Big population increase predicted for Forest Lake

Forty-six percent rise possible by 2040

 

Mary Bailey
Community Editor

The Metropolitan Council estimates that in the next 30 years Forest Lake’s population will increase from 18,377 (2010 Census) to 26,900, a 46 percent increase. The 2000 population was 14,440.

The number of Forest Lake households is expected to grow from 7,015 in 2010 to 12,400 in 2040.

The number of households in Washington County could grow from the current 87,859 (2010) to 133,590 (2040 prediction), a difference of 45,700, or 52 percent.

Hugo will grow even faster, according to the Metropolitan Council forecast, continuing its current trend.

Between 2000 and 2010 Hugo’s population grew from 6,363 to 13,332, an increase of about 110 percent.

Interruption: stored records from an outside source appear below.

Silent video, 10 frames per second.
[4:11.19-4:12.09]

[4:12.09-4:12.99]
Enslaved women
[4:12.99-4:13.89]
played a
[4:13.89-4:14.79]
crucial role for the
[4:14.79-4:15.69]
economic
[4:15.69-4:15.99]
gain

By 2040 there could be 23,200 people living in Hugo. This would be a 74 percent increase over 30 years.

Scandia’s population went from 3,692 in 2000 to 3,934 in 2010. The forecast for 2040 is 4,900.

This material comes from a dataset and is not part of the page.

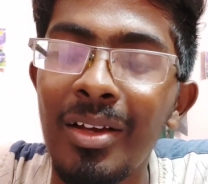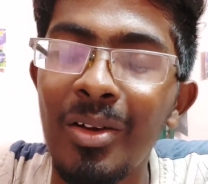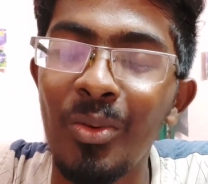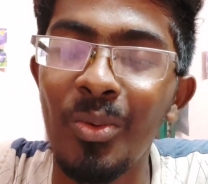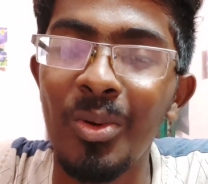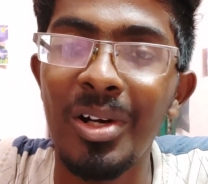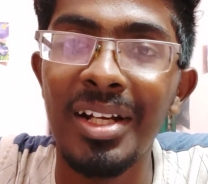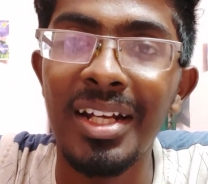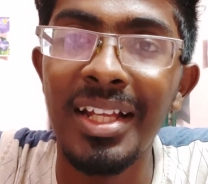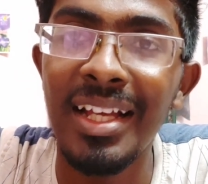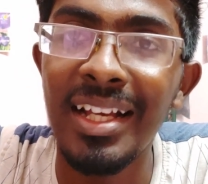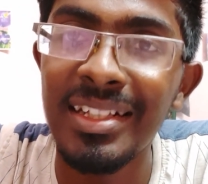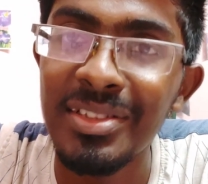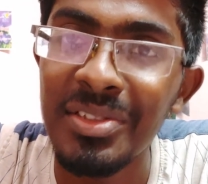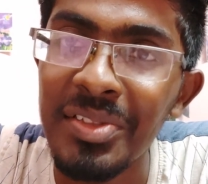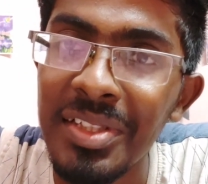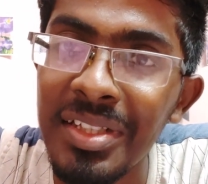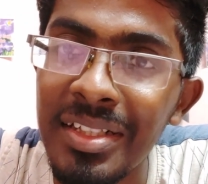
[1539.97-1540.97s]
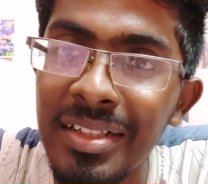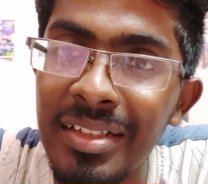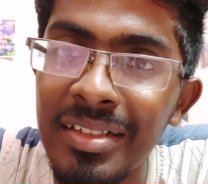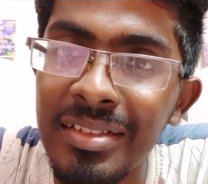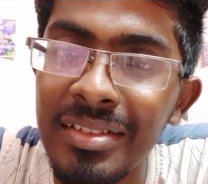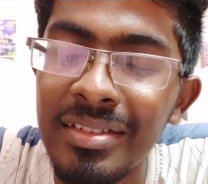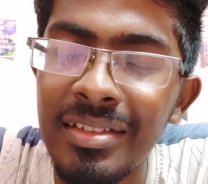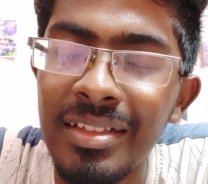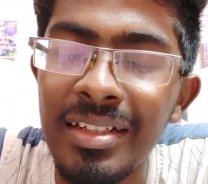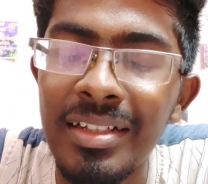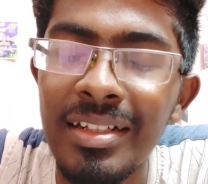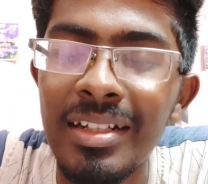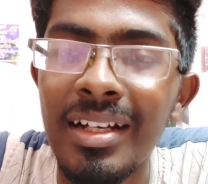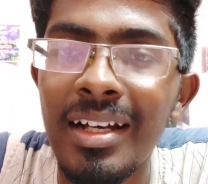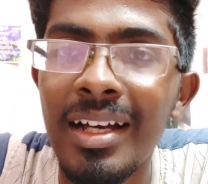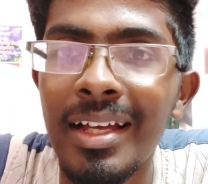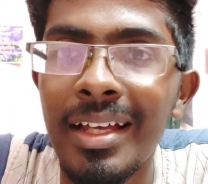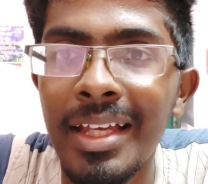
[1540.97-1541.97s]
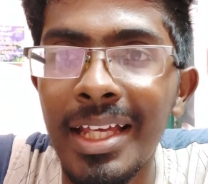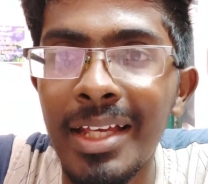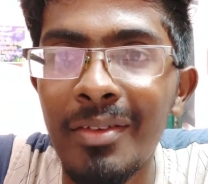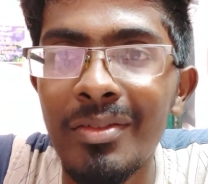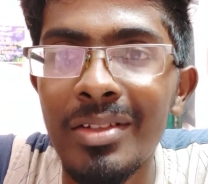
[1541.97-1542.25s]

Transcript: What I actually did is that I gave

The population of Columbus was 3,957 in 2000 and 3,914 in 2010.

By 2040 the number of Columbus residents could be 4,300, according to the forecast.

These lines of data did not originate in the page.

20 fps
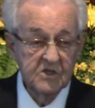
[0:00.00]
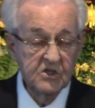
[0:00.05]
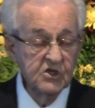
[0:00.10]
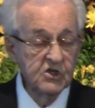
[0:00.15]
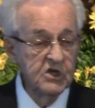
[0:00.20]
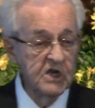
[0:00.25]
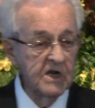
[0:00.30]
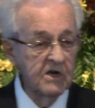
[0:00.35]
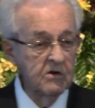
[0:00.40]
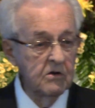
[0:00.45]

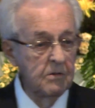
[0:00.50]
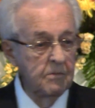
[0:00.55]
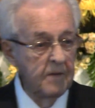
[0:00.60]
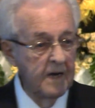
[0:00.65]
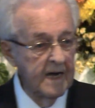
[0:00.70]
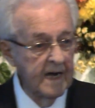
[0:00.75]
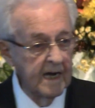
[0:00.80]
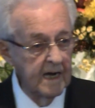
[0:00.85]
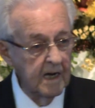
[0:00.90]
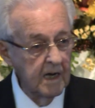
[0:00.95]

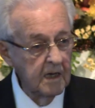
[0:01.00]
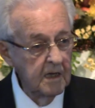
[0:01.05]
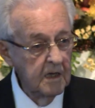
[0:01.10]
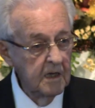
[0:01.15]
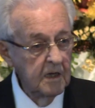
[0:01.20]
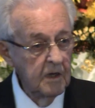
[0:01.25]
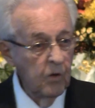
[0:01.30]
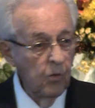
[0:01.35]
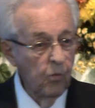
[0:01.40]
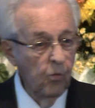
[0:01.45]
Jeremiah
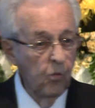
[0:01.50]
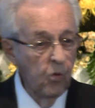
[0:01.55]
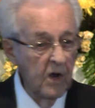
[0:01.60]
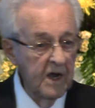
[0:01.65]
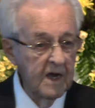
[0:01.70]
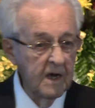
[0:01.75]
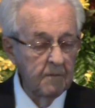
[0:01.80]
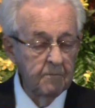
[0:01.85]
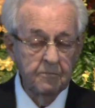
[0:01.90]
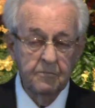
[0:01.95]

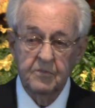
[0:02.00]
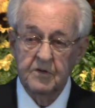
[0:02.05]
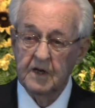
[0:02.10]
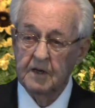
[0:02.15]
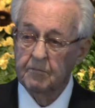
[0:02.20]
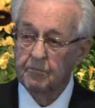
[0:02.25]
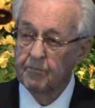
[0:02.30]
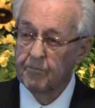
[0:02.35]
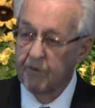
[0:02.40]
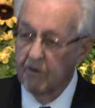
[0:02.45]
wept
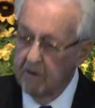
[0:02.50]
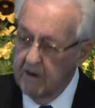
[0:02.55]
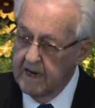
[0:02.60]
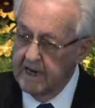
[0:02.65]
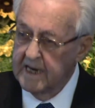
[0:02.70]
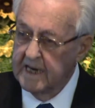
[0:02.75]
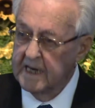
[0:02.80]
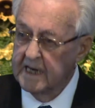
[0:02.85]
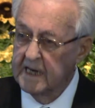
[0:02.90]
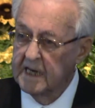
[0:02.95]
and
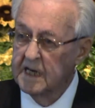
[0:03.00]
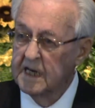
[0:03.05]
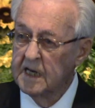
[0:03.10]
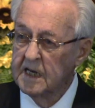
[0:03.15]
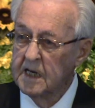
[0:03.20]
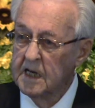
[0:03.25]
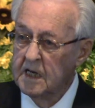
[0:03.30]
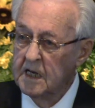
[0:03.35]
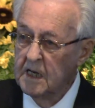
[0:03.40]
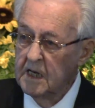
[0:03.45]

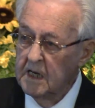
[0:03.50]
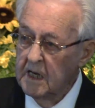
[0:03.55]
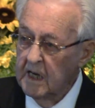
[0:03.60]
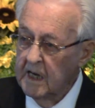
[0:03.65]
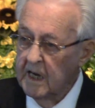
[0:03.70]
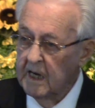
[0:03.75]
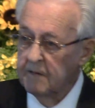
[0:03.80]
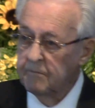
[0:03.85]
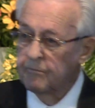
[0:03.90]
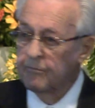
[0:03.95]
prayed
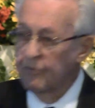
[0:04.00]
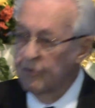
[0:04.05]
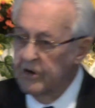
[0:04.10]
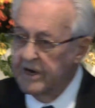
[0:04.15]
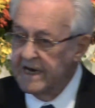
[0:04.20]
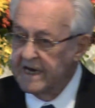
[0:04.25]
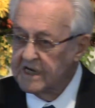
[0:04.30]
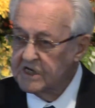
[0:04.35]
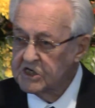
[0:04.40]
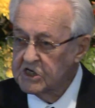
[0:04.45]
and
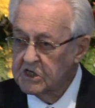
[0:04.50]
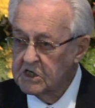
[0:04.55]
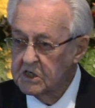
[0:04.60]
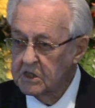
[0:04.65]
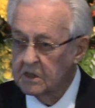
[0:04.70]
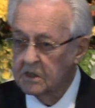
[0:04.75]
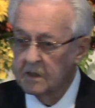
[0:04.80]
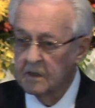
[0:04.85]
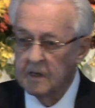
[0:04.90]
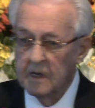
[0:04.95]
preached
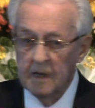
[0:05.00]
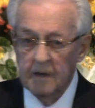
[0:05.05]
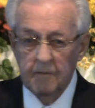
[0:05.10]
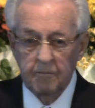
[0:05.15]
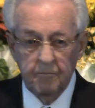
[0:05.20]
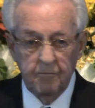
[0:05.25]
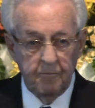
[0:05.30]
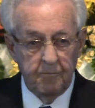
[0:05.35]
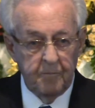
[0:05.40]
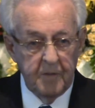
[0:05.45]
to the
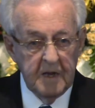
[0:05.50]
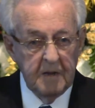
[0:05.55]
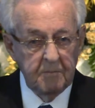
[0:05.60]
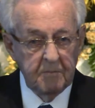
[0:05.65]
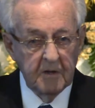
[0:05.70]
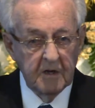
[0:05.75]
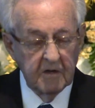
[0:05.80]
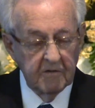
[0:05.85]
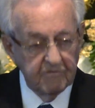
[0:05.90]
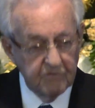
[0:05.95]

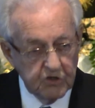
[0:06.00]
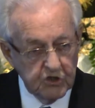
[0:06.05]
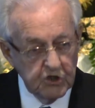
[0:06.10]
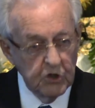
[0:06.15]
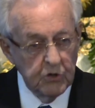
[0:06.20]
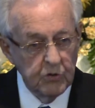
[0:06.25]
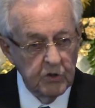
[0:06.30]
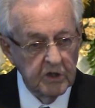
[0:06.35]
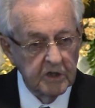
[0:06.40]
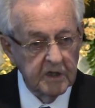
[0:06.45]
people of
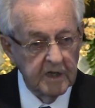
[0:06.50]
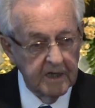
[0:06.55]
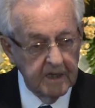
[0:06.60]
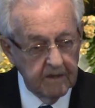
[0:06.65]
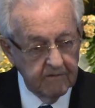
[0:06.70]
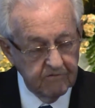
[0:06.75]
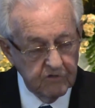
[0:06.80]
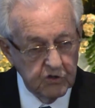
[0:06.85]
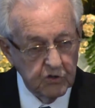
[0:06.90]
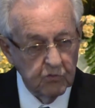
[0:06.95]
Judah and
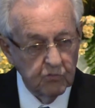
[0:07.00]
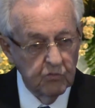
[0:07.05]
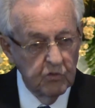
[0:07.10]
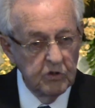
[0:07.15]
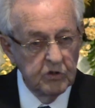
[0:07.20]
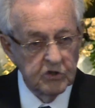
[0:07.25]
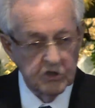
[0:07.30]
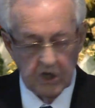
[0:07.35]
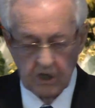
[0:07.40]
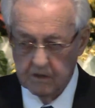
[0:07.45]
of
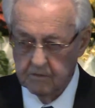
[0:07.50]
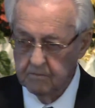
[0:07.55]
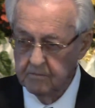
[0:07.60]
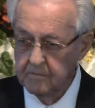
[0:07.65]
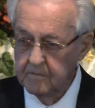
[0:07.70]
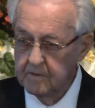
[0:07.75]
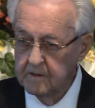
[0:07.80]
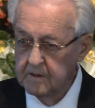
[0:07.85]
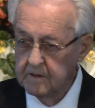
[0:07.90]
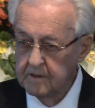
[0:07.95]
Jerusalem,
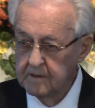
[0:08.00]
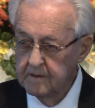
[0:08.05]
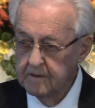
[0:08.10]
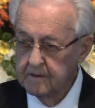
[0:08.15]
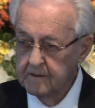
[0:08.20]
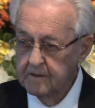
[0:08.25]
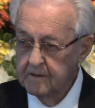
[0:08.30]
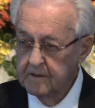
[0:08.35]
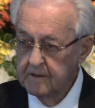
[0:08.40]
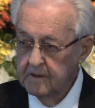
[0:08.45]

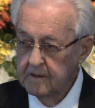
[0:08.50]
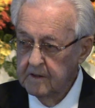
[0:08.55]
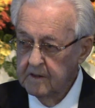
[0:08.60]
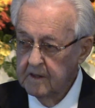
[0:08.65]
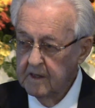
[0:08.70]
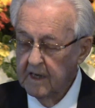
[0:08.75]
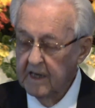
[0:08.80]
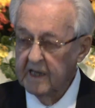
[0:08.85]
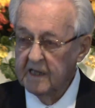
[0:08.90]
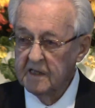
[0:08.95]

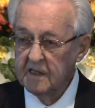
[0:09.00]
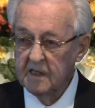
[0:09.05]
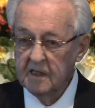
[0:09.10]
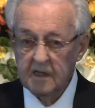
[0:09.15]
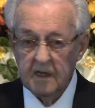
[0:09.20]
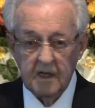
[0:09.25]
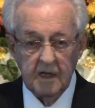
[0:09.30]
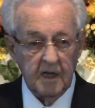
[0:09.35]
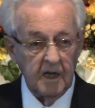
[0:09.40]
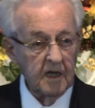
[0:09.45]

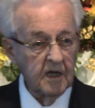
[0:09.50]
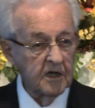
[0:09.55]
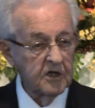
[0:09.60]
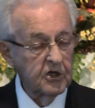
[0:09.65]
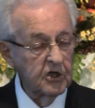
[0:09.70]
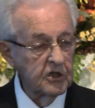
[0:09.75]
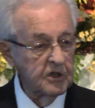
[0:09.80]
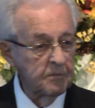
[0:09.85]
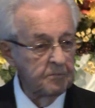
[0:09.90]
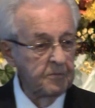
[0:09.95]
and
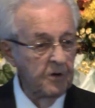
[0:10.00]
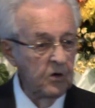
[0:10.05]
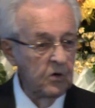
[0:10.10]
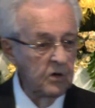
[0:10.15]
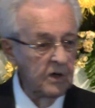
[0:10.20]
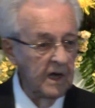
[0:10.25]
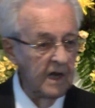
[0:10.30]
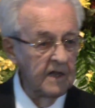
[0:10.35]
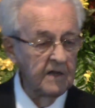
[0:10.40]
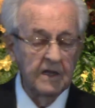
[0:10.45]
to the
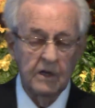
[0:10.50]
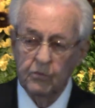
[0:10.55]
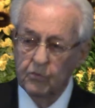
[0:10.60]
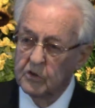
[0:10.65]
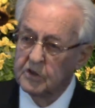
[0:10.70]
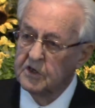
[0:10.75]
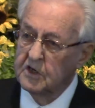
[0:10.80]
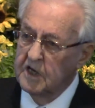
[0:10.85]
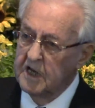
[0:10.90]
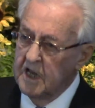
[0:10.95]
point, and they
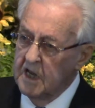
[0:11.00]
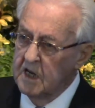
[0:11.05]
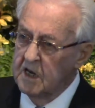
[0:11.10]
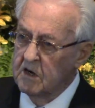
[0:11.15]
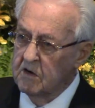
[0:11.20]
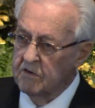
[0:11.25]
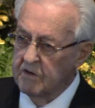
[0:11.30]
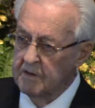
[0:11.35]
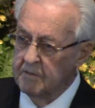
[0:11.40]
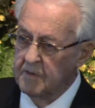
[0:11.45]
wouldn't
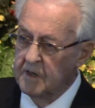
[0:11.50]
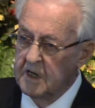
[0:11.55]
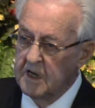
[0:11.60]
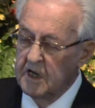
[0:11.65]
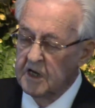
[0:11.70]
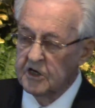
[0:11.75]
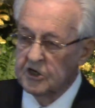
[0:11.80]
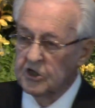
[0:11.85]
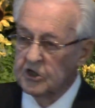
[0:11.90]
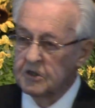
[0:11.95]
hear him,
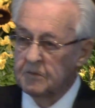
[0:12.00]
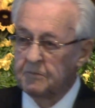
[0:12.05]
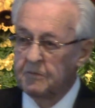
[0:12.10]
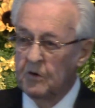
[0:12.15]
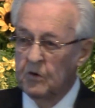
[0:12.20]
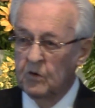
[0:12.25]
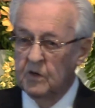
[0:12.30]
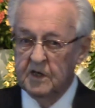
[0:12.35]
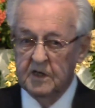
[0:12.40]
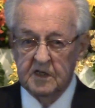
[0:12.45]
to the
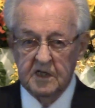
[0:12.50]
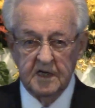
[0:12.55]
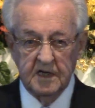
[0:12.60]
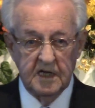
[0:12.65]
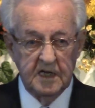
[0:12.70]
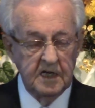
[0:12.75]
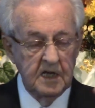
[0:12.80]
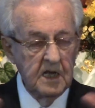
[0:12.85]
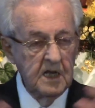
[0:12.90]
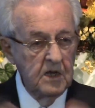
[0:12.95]
point that
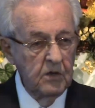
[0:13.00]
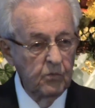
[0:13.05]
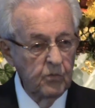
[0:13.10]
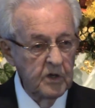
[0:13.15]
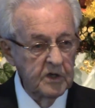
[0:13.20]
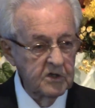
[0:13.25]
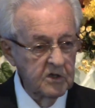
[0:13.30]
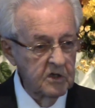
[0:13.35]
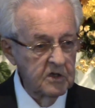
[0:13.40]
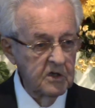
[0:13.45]
he
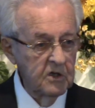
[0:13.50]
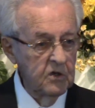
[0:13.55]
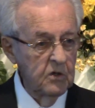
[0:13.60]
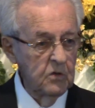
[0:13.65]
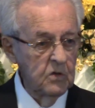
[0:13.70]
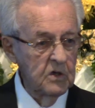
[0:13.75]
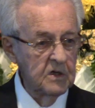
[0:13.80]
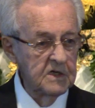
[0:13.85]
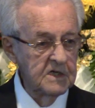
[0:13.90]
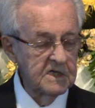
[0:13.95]
went to the
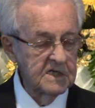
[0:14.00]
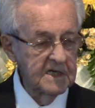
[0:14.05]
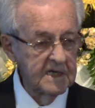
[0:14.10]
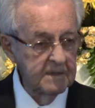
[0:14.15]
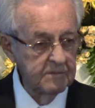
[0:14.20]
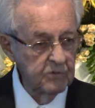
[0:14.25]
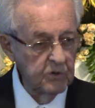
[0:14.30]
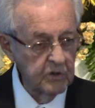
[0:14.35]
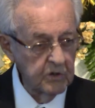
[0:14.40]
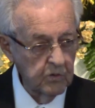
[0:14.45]
Lord and said,
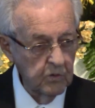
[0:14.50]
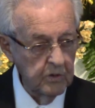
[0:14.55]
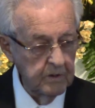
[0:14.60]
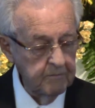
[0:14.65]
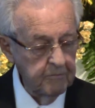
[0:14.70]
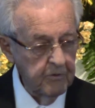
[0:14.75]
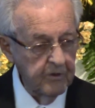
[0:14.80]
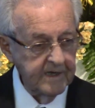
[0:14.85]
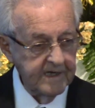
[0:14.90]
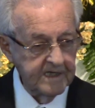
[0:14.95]
I'm going to
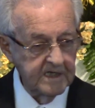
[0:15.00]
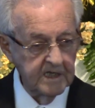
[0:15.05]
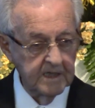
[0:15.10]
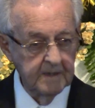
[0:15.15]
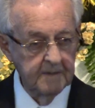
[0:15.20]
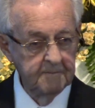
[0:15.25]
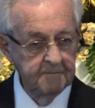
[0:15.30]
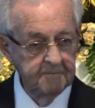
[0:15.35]
quit preaching.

(The city of Wyoming is not included in the study because Chisago County is not part of the seven-county metro area covered by the Metropolitan Council.)

The Metropolitan Council study also looked at employment trends.

Both Forest Lake and Hugo are expected to show employment growth of between 1,000 and 5,000 jobs between 2010 and 2040.

  • Jay Lad

    This comes as a shock in that both in Forest Lake and especially in Wyoming, as ideas tied to future growth, naysayers have said “Ain’t gonna happen” in their lifetime. In Wyoming, we passed on a new city hall, new improved fire hall and new headquarters for the WPD, all for the single, inclusive price of $2.5 million. A pittance of what FL is spending on their new complex. If these cities grow, as projected and additional revenues come pouring in, from a larger tax base, FL, looking back, will look to have done the prudent thing in properly planning ahead.

    As to Wyoming, years ago we merged to promote greater residential growth. If, we too, start to see that happen, the majority here will curse the idea that we missed out on a huge tax savings. That in the idea behind the former, heavily slammed, Wyoming city hall complex deal. It will be interesting to look back, ten years from now, and see who had the right idea.